Marlin: [bugfix-2.0.x] LIN_ADVANCE 1.5 no extruder movement on LPC1768 build

Created on 27 Feb 2018 · 25Comments · Source: MarlinFirmware/Marlin

Fresh clone of the repo just now (last commit 35ec678) to setup a clean test and confirm what I ran into this weekend. LIN_ADVANCE works as I'd expect on my Atmega based boards, but not the LPC

Board: Azteeg X5 GT (so it's a 1769 processor), simple non-spi drivers
Configs attached, all I changed was the board name, some thermistor settings, steps/mm, and enabled LIN_ADVANCE for this test.

All other motors move as expected during a print, or simple axis movement commands, except the extruder (extruder was up to temp, no cold extrusion warnings).

The extruder driver enables/energizes the extruder motor as soon as a movement is issued to the extruder, but no steps are being sent.

As soon as I comment out LIN_ADVANCE the extruder works exactly as expected again.

I'm happy to gather more data, just let me know what you'd like to see.
Marlin_bugfix-2.0.x_2-26-18_LIN_ADVANCE issue on LPC.zip

Confirmed ! 32-Bit & HAL

Source

newt0ns

All 25 comments

Thanks very much, @newt80ns — This is the kind of stuff we definitely need to know about. Since the common factor is LIN_ADVANCE, and since the 2.0.x version actually works on AVR but not LPC that gives us a good starting-point for our search, even though it has some confusing elements.

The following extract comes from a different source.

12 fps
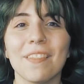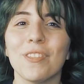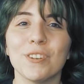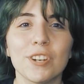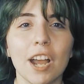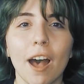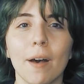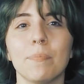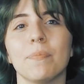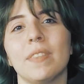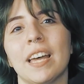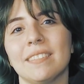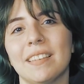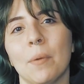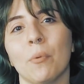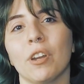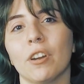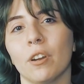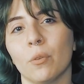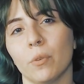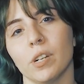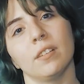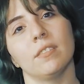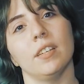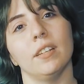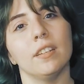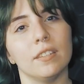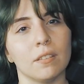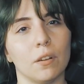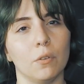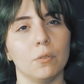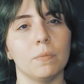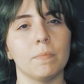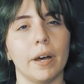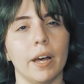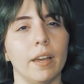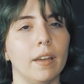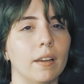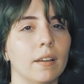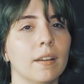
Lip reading: shop that Sad Boy Kurt works in is owned by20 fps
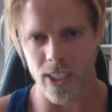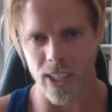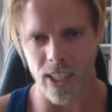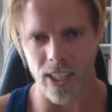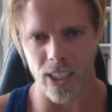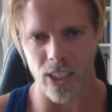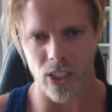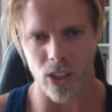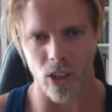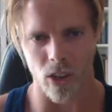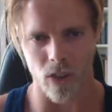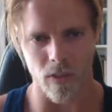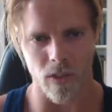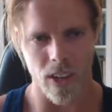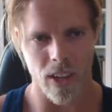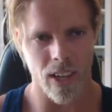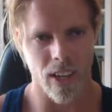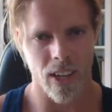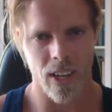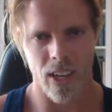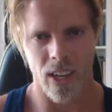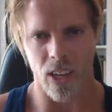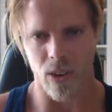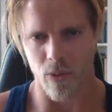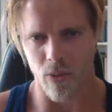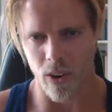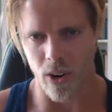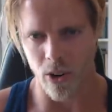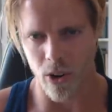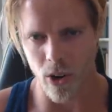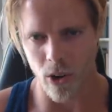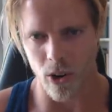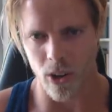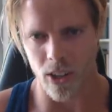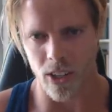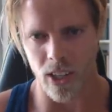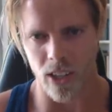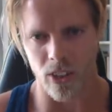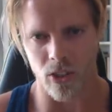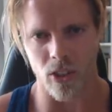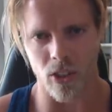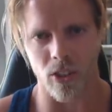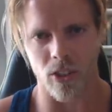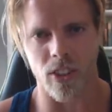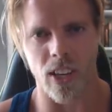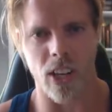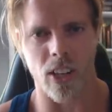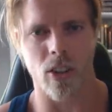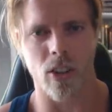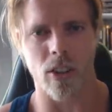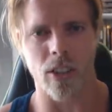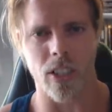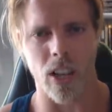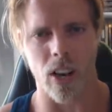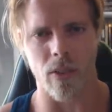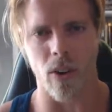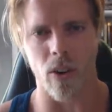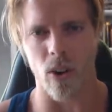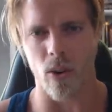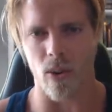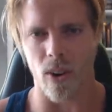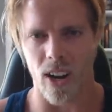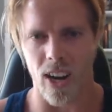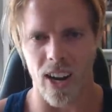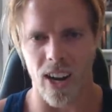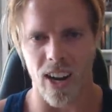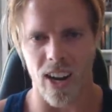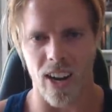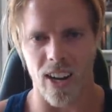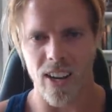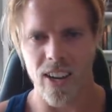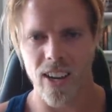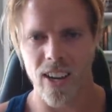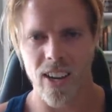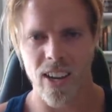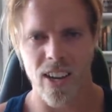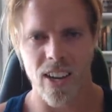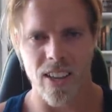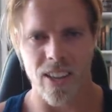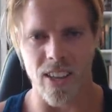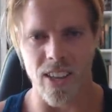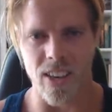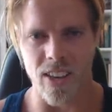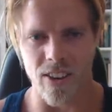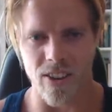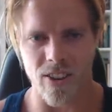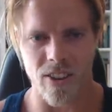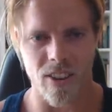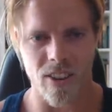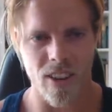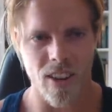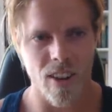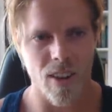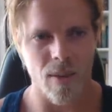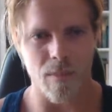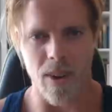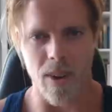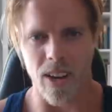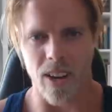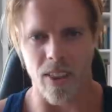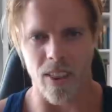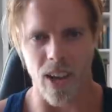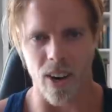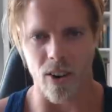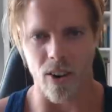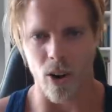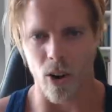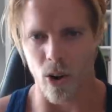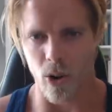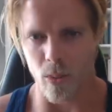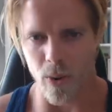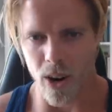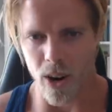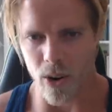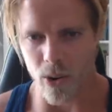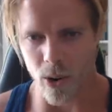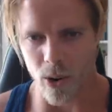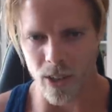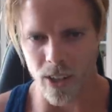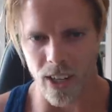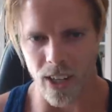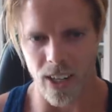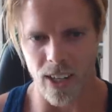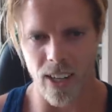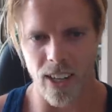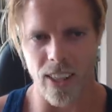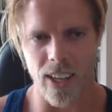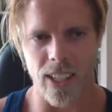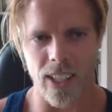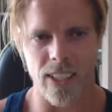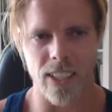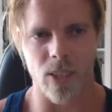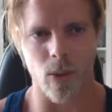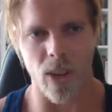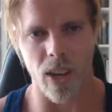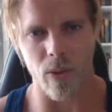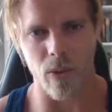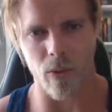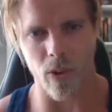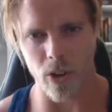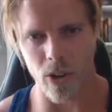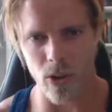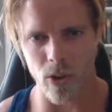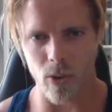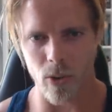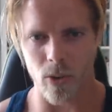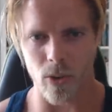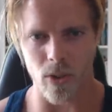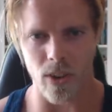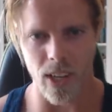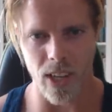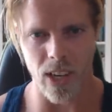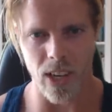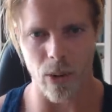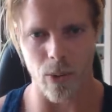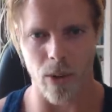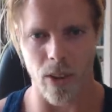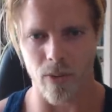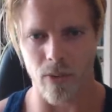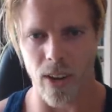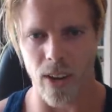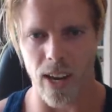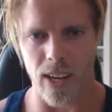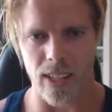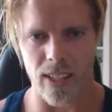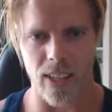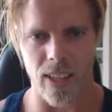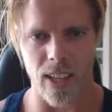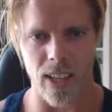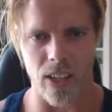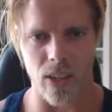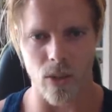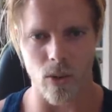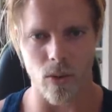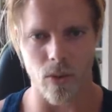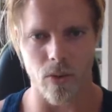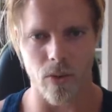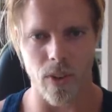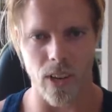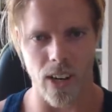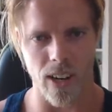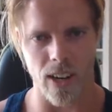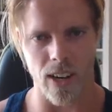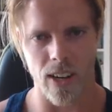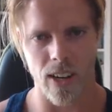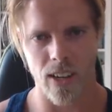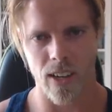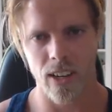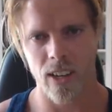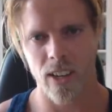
sense of inferiority. So you say to yourself, oh, haha, these men, they are homoerotic. That's the way for you to deal with the fact that you feel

The first thing I will do is to look over the LIN_ADVANCE code in 2.0.x with an eye towards what could possibly differ between the AVR and LPC that would affect it. After staring at the code for a while I will try to come back with some things you can try, or with any luck a patch that fixes it.

Talk to you soon…

thinkyhead on 27 Feb 2018

I'll test this over the weekend on the Re-Arm to see if I can replicate.

psavva on 27 Feb 2018

Does this also happen with K=0 (advance disabled, but dedicated extruder ISR used) or only if K has a value?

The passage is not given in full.